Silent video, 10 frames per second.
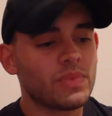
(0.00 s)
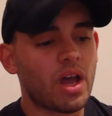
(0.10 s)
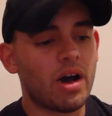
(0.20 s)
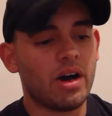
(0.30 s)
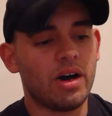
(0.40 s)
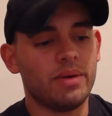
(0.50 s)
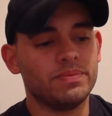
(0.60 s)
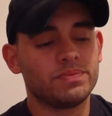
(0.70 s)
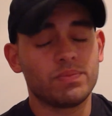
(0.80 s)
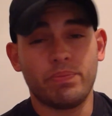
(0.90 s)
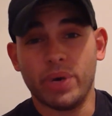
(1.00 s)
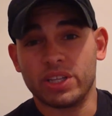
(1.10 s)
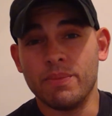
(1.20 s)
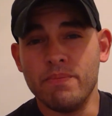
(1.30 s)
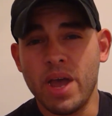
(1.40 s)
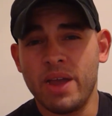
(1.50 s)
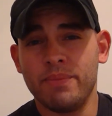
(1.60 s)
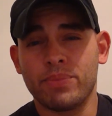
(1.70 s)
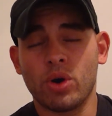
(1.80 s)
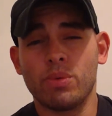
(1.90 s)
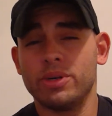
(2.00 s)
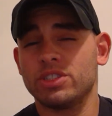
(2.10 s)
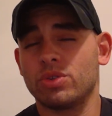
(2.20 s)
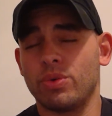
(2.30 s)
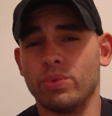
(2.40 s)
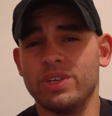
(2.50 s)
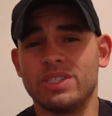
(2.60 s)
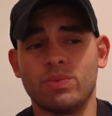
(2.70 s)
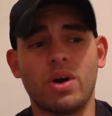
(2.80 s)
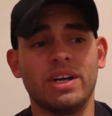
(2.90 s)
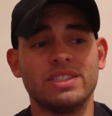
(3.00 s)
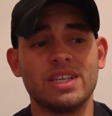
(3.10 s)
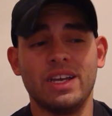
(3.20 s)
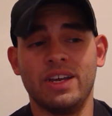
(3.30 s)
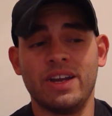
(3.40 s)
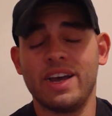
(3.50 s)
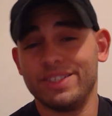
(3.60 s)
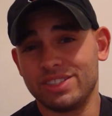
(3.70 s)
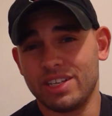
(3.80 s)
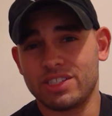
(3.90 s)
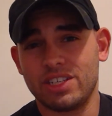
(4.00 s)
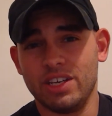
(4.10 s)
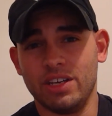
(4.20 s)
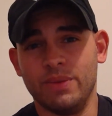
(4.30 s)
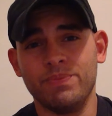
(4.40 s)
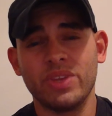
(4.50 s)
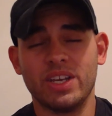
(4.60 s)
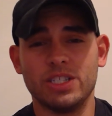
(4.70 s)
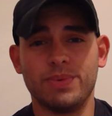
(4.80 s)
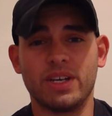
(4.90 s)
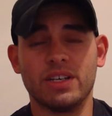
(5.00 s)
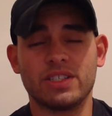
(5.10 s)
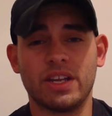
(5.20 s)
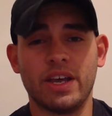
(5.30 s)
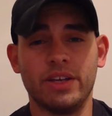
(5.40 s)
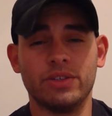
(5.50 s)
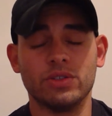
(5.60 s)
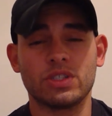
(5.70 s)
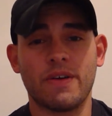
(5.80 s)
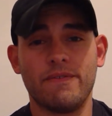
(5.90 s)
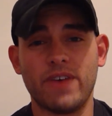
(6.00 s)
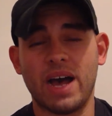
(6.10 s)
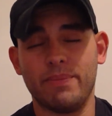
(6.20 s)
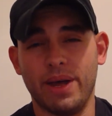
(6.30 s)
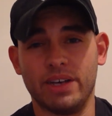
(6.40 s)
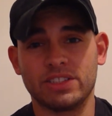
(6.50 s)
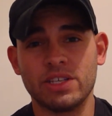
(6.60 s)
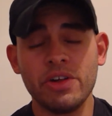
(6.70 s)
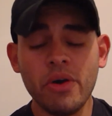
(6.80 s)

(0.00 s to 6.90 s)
But the main purpose, the reason why it's in SST is because it hinders fat mass.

> [What you have to do] Each record must be repeated verbatim, and no picture may appear in the copy.

> [Output]
Silent video, 10 frames per second.
(0.00 s)
(0.10 s)
(0.20 s)
(0.30 s)
(0.40 s)
(0.50 s)
(0.60 s)
(0.70 s)
(0.80 s)
(0.90 s)
(1.00 s)
(1.10 s)
(1.20 s)
(1.30 s)
(1.40 s)
(1.50 s)
(1.60 s)
(1.70 s)
(1.80 s)
(1.90 s)
(2.00 s)
(2.10 s)
(2.20 s)
(2.30 s)
(2.40 s)
(2.50 s)
(2.60 s)
(2.70 s)
(2.80 s)
(2.90 s)
(3.00 s)
(3.10 s)
(3.20 s)
(3.30 s)
(3.40 s)
(3.50 s)
(3.60 s)
(3.70 s)
(3.80 s)
(3.90 s)
(4.00 s)
(4.10 s)
(4.20 s)
(4.30 s)
(4.40 s)
(4.50 s)
(4.60 s)
(4.70 s)
(4.80 s)
(4.90 s)
(5.00 s)
(5.10 s)
(5.20 s)
(5.30 s)
(5.40 s)
(5.50 s)
(5.60 s)
(5.70 s)
(5.80 s)
(5.90 s)
(6.00 s)
(6.10 s)
(6.20 s)
(6.30 s)
(6.40 s)
(6.50 s)
(6.60 s)
(6.70 s)
(6.80 s)

(0.00 s to 6.90 s)
But the main purpose, the reason why it's in SST is because it hinders fat mass.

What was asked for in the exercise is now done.